Even the Carroll County Water Resource expert confirmed that creating a large river buffer was useless when the river's primary source of pollution is coming from urban run-off and the vast 900 sq. mile watershed area - and not private property along the river. The River Plan was a bad idea - and bad for citizens.


Wait a minute. Nothing about what Kirby Delauter repeatedly said about this Board, what it was doing, Frederick County Executive Jan Gardner's involvement (it turns out to be a State Board over which she has no control, with members from another County, etc.), or what it's conclusions turned out to be, was right. He was wrong about everything.

Was Kirby Delauter lying to us, yet again?


What a darn shame!


Where was Jack Lynch? Too much pressure Jack?


The public comment period ended the night before, and they picked up copies of 180 or so new comments last night, they had not read them. How do you review comments towards amending a plan after making major changes to the plan. They bowed to pressure, over a simple recommendation. Caved for an idea, a vision. It is very sad to see.


Exactly right. The fix was in. They didn't even give Tim Goodfellow a chance to present any new information.

The chairman went as far to suggest that this is a "scenic river plan" and not a "water quality plan". What? What good is a scenic river if it's polluted?
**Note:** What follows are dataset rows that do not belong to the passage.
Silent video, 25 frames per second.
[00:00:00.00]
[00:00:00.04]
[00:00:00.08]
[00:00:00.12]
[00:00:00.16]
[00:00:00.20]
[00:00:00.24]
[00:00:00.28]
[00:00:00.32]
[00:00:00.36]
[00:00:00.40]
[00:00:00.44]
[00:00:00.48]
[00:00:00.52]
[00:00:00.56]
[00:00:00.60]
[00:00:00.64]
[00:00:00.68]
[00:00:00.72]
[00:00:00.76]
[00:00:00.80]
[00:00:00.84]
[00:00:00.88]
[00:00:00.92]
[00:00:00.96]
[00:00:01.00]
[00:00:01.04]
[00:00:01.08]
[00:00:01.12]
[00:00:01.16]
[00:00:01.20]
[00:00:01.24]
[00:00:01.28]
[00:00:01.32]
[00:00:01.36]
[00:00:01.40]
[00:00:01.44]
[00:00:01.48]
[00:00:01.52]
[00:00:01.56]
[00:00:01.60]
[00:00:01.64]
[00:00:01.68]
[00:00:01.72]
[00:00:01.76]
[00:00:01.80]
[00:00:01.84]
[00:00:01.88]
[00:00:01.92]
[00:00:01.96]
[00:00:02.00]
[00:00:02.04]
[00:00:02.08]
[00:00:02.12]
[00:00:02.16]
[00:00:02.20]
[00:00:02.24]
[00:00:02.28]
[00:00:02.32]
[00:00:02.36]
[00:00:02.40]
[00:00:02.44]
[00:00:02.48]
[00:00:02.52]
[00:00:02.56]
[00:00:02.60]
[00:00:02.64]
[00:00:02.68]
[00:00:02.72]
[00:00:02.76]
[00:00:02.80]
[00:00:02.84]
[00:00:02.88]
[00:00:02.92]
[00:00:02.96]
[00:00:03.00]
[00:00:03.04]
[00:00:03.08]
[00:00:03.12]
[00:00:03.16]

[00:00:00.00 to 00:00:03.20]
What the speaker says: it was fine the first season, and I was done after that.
What good is it if it doesn't have the natural forest buffer that nature intended? What good is it if the wildlife is missing? I cannot get past the absurdity of this short-sighted vision of the river.

This board cut and ran from its mission and as a result it produced nothing of substance. This plan was not meant to be an easy exercise that everyone would embrace, and because they were intimidated, the Monocacy River will continue to fester on as an impaired waterway. Pope Francis would be ashamed I'm sure.

The board has no more credibility to people that live beyond the river.


I don't know very much about this situation - will have to do some homework. But from a layman's view, is the issue that farms are allowing pesticides and fertilizers to seep into the Monocacy? That's a pretty big problem - for everyone ! I don't know why else the areas around the river would need to be protected from farms. Can anyone provide a quick glimpse of both sides?


Encourage is a fine policy compared to ensure or enforce. The Spirit of comradeship far supersedes the notions. This concept may well serve throughout our society as we move forward.



If you read through Pope Francis' encyclical on CARE FOR OUR COMMON HOME, you'll realize that this vote was the exact opposite of the "comradeship" you talk about. The Pope lays it all out in this encyclical, it's a powerful read. My best summary of it goes like this: the world is polluted, man's greed and me first attitude are what's killing it, and we must change our way of thinking to restore nature before we all die.

Pope Francis would approve of the Monocacy River Management Plan, or at least a plan that included a modified river buffer. Encouragement won't change anything. The board turned their back on mother nature because they got scared. They failed to see the bigger picture that Francis talks about.

Now, I graduated from Catholic High School but I don't go to church, so I'm not trying to inject religion into this issue, but a lot of people did. It's so Ironic that people used God as a defense of property rights, when God cares more about our stewardship of the Earth. Flat Earth mentality was on full display here - especially by Delauter who was telling people that clean water isn't a right - wrong Kirby - the Pope says it is. Read the document. So hypocritical.

In man vs. nature, nature usually loses and man seldom wins. So for now, nature will have to endure a little longer as the convenient dumping ground for humanity's backwash.